13. Messed Up!

6.7K 477 12
                                    


Hari mulai gelap menandakan bahwa malam telah tiba dan sang mentari sudah kembali ke peraduannya. Mikha secara terus-menerus melihat jam dinding. Mengapa Ara belum tiba juga? Padahal pria itu sudah berjanji hanya akan keluar sebentar. Kecemasan mulai melanda hati Mikha. Apa yang sedang dilakukan oleh laki-laki itu? Dimana ia sekarang? Ah, padahal baru tadi Ara meninggalkannya, tapi mengapa hatinya sudah tak karuan begini?

Mikha menatap makan malam yang sudah ia siapkan sejak tadi. Ia takut masakannya sudah dingin jika Ara tiba. Mikha berjalan mondar-mandir di depan pintu, berharap bel pintu cepat berbunyi sehingga ia bisa menyambut Ara. Memang Magda tidak pernah membiarkan pintu terbuka karena mengingat mereka perempuan dan hanya tingga berdua di daerah yang cukup sepi dan rawan kejahatan.

Waktu terus bergulir detik demi detik. Tidak ada tanda-tanda bahwa Ara akan kembali. Sedangkan hari semakin larut. Tidak tau mengapa, tangan Mikha berkeringat dingin ia seperti merasakan firasat yang tidak baik.

Bagaimana jika Ara kecelakaan? Bagaimana jika ada orang jahat yang merampok Ara? ahh, terlalu berlebihan mungkin, tapi memang rasanya seperti sudah ribuan tahun menunggu lelakinya itu kembali pulang.

"Mikha, lebih baik kamu duduk saja sambil menunggu. Jangan mondar-mandir seperti itu. Jaga kesehatanmu dan bayi dalam kandunganmu," Magda mengingatkan sambil menyentuh kedua bahu anaknya.

"Bu, mengapa Ara belum kembali? Bagaimana jika sesuatu yang buruk terjadi padanya?" sorot mata Mikha menampakkan kekhawatiran yang amat kental.

Magda mengelus-elus rambut anaknya lembut, "Ara sudah dewasa, Mikha. Ia pasti bisa jaga diri. Mungkin memang bulan madu membuat pekerjaannya menumpuk sehingga ia lembur."

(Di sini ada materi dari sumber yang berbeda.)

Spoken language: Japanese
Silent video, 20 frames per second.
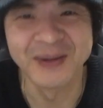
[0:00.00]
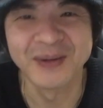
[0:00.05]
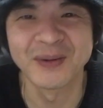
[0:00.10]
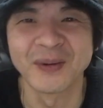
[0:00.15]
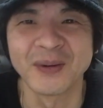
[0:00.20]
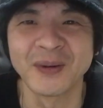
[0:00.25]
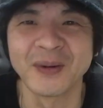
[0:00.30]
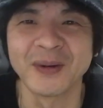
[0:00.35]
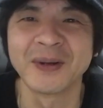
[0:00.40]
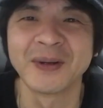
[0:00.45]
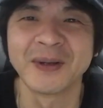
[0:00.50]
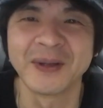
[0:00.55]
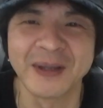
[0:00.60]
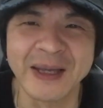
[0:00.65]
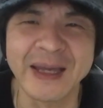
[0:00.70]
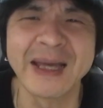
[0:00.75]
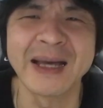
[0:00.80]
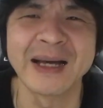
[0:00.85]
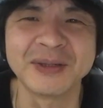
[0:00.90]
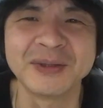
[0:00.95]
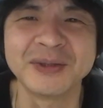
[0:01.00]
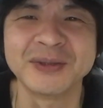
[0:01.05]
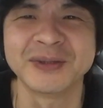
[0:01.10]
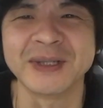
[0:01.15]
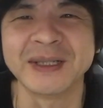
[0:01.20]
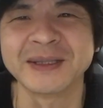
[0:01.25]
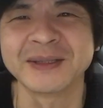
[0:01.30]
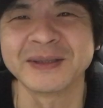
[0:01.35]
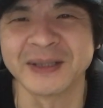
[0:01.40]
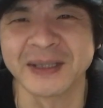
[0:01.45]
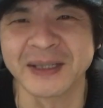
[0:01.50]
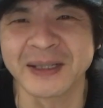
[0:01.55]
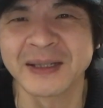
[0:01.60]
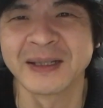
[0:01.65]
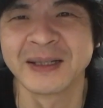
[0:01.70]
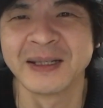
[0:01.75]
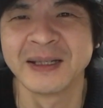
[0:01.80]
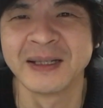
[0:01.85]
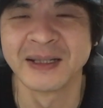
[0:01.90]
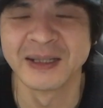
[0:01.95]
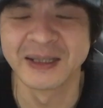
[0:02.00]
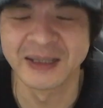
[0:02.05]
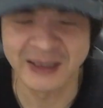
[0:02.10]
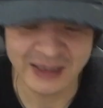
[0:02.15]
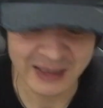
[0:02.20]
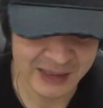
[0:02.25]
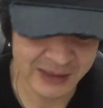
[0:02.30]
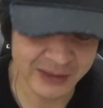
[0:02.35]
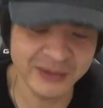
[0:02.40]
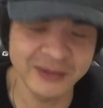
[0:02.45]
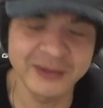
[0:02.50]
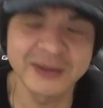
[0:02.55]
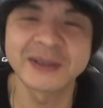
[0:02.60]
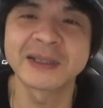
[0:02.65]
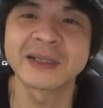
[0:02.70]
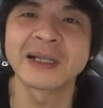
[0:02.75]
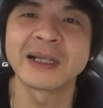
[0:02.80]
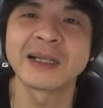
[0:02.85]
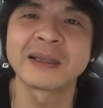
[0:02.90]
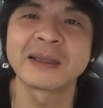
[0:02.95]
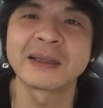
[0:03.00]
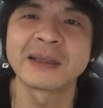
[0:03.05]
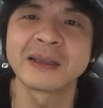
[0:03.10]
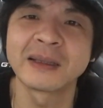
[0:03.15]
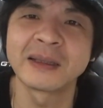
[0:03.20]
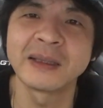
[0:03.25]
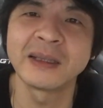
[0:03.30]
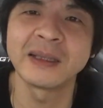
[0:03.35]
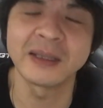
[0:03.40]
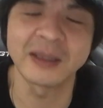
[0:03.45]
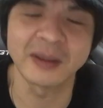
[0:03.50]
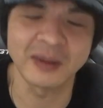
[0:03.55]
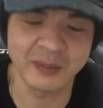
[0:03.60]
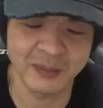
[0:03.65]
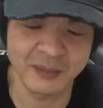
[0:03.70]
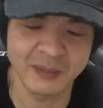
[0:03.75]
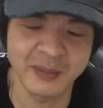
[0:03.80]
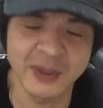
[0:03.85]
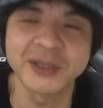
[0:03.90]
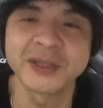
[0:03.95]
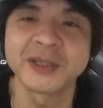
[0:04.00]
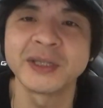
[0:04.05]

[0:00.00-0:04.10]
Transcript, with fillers: こうエア拭くやつねあれを使って、まあ、ス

"Tapi apa yang ia lakukan sampai selarut ini, Bu? Ia seorang fotografer, tidak mungkin ia bekerja saat ini," Mikha menundukkan kepalanya. Ingin rasanya menangis, tetapi ia tidak ingin membuat Magda semakin sedih dengan melihat tangisannya.

"Mungkin ia memiliki pekerjaan lain atau urusan lain. Ibu mohon, Sayang, jangan berpikiran negatif. Apalagi kamu saat ini sedang mengandung anaknya. Nanti ia pasti pulang. Lebih baik kita makan dulu, ya?" Magda menuntun Mikha untuk duduk di kursi meja makan.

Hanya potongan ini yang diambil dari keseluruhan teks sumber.